At times I have needed to concatenate thousands of small strings in PeopleCode—for example, to build the huge grid mentioned
in my last post on HTML areas and server communication. That grid, an HTML table written to an HTML area on the page,
contained thousands of cells. The usual way to build up a string is to simply say &x = &x | &y . Unfortunately, this type of concatenation can become very
slow and inefficient, to the point that it becomes noticeable to the user.
A fairly surprising way around this is suggested by PeopleBooks in at least two places: The API Reference (Array class, Join method) and the
PeopleCode Developer's Guide ("Writing More Efficient Code"). The idea is to use a huge array, fill it with all of the strings to be concatenated
using .Push(),
and then .Join() them together once at the end to get the final string.
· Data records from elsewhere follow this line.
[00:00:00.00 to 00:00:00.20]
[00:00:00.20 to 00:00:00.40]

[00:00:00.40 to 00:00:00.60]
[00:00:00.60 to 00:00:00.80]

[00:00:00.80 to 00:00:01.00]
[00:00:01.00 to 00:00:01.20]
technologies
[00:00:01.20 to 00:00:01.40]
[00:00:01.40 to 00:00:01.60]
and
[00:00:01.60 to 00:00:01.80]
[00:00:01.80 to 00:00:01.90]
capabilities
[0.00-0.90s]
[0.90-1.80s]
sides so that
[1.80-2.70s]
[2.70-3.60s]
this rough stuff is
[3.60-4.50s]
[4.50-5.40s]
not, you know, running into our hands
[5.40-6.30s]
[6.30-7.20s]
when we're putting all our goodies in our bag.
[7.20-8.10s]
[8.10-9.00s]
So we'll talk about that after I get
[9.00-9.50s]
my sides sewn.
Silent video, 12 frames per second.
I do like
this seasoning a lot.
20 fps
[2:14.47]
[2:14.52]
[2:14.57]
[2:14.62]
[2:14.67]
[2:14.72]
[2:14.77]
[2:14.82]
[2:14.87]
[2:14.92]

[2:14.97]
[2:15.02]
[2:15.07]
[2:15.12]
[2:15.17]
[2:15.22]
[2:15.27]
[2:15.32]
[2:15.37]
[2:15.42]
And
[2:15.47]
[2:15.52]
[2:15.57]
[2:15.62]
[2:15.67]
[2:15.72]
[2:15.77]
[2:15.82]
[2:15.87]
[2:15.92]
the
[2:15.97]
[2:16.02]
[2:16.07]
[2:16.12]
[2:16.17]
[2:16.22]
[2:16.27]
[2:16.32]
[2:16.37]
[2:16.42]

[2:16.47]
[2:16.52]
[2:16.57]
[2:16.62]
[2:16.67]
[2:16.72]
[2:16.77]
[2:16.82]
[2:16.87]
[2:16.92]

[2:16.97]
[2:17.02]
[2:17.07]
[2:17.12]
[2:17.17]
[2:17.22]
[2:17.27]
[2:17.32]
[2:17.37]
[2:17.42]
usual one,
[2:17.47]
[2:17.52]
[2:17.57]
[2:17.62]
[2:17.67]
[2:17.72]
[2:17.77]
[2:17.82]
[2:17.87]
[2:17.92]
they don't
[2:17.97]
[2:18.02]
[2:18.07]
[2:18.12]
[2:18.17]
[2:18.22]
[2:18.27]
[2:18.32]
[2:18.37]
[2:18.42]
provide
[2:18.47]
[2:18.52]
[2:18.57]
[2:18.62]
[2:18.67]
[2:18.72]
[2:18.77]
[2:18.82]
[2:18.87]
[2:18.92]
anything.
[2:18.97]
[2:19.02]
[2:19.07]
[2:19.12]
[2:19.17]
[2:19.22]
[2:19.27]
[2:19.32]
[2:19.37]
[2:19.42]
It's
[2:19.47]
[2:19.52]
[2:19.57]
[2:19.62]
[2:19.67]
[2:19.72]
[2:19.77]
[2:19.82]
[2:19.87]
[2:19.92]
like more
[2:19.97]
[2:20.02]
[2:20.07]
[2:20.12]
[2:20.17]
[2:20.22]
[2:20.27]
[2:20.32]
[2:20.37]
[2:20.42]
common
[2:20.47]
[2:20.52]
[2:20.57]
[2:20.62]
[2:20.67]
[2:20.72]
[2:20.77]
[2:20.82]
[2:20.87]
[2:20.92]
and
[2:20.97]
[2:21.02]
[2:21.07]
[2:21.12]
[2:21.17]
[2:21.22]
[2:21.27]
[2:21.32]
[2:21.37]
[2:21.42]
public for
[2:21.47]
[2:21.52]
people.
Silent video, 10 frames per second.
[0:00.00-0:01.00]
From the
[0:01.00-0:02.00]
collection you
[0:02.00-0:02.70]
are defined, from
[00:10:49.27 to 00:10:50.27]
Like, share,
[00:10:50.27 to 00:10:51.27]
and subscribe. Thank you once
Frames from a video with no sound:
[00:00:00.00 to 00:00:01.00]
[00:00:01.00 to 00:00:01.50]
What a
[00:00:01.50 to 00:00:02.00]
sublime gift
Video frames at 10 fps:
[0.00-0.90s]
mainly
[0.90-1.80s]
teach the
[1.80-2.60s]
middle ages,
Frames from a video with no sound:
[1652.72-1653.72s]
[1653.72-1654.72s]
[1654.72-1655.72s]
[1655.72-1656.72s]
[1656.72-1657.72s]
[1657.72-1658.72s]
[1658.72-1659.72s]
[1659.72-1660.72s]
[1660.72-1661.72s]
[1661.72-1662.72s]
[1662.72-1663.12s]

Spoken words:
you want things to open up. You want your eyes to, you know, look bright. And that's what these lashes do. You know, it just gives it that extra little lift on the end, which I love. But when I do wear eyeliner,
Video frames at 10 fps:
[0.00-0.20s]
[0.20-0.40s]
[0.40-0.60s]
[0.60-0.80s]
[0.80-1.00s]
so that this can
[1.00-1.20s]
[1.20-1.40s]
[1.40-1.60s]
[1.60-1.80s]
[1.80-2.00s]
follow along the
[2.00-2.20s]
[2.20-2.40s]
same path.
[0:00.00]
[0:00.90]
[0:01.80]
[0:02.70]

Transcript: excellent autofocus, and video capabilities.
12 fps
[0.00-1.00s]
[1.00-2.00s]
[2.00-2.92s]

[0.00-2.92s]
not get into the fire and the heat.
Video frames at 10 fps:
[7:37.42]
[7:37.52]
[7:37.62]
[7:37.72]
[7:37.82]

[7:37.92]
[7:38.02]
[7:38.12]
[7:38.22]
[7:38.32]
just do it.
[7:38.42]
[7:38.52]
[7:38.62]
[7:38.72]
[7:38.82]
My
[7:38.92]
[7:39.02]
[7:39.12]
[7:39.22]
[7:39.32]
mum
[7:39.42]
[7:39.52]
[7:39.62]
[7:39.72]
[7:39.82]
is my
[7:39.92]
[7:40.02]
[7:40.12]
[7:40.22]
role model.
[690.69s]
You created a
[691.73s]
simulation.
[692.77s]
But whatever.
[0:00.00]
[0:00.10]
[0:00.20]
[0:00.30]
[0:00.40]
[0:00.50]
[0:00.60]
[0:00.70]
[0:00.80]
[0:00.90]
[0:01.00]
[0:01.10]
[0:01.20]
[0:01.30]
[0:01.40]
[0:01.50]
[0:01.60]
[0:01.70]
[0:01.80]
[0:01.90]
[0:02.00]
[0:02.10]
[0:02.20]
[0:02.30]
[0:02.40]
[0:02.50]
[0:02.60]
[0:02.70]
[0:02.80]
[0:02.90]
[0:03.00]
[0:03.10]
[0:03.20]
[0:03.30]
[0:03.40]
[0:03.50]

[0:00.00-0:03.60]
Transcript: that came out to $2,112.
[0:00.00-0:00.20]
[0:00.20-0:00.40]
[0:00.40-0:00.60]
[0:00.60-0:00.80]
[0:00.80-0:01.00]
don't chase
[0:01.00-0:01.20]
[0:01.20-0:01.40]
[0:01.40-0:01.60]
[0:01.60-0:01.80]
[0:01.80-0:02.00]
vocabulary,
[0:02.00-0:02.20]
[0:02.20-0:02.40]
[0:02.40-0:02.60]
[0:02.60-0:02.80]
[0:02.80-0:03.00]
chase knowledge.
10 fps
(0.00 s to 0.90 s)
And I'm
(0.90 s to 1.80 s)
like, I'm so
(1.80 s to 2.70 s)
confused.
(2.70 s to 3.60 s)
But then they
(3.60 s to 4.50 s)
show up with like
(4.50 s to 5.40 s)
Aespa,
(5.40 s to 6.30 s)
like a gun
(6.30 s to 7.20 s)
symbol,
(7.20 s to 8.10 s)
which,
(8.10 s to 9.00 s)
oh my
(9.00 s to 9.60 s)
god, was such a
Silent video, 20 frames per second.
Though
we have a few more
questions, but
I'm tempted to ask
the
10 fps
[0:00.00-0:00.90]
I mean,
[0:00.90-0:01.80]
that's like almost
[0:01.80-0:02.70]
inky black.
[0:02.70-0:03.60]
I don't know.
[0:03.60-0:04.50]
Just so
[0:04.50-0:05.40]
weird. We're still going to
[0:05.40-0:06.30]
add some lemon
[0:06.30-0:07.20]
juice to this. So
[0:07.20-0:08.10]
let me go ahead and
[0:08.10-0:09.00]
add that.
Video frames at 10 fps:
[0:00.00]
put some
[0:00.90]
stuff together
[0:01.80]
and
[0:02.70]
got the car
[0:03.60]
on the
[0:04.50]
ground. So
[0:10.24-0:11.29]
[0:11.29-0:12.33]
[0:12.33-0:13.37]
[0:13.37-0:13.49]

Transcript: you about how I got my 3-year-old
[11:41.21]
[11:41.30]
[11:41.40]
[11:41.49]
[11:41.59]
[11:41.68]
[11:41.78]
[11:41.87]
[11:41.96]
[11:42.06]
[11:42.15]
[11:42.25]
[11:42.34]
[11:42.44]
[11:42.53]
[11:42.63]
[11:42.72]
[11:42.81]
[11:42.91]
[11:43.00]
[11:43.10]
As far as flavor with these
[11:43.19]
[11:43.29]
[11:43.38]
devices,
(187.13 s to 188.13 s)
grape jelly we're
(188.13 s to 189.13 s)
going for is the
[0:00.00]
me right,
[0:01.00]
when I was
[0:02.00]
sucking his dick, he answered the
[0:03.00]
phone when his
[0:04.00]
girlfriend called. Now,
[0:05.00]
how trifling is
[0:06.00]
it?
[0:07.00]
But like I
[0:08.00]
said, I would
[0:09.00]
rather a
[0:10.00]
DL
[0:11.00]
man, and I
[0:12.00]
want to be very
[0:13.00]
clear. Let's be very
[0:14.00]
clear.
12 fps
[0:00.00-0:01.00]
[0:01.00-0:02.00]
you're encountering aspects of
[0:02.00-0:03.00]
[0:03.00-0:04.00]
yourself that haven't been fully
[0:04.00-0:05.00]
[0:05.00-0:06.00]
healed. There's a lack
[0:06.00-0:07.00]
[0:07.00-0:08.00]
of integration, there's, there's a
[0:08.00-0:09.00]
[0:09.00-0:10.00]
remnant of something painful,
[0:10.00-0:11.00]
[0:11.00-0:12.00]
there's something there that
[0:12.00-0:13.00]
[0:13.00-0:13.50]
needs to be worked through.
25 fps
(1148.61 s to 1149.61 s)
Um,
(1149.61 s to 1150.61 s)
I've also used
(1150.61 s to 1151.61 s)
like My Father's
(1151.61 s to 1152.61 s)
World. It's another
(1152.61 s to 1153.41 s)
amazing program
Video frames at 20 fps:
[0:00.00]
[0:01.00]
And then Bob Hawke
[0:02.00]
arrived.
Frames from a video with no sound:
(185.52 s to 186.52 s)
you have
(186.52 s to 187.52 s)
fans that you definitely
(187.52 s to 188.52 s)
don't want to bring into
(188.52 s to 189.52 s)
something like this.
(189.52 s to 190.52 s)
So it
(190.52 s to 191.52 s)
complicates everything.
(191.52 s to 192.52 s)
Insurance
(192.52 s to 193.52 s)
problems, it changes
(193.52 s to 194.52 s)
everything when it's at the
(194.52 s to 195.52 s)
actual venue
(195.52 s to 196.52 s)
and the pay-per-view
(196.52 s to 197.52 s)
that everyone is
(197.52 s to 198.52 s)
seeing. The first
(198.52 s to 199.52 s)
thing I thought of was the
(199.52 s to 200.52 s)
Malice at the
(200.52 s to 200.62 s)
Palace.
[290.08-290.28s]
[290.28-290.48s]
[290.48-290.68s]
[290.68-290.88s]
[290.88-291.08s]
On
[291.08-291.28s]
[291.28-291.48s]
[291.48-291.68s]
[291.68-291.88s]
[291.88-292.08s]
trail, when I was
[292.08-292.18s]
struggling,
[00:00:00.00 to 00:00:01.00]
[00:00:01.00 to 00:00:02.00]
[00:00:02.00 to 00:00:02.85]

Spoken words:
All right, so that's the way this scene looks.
It may be difficult to believe that with the overhead of the array this would make
this process more efficient, but look at these sample timings from concatenating large numbers of 10-character strings:
Strings
String Method
Array Method
20,000
2.4 sec
0.1 sec
40,000
9.4 sec
0.1 sec
60,000
21.3 sec
0.2 sec
80,000
38.2 sec
0.2 sec
100,000
59.6 sec
0.3 sec
When we use normal concatenation, each step apparently creates a new destination string, copies the old contents (plus the new piece) into that new
string, and destroys the old string. This is not necessary when we are just putting a string into an array. In that method, the destination string
is created only once instead of thousands of times.
I created an App Package class similar to the PeopleBooks example and now use it frequently.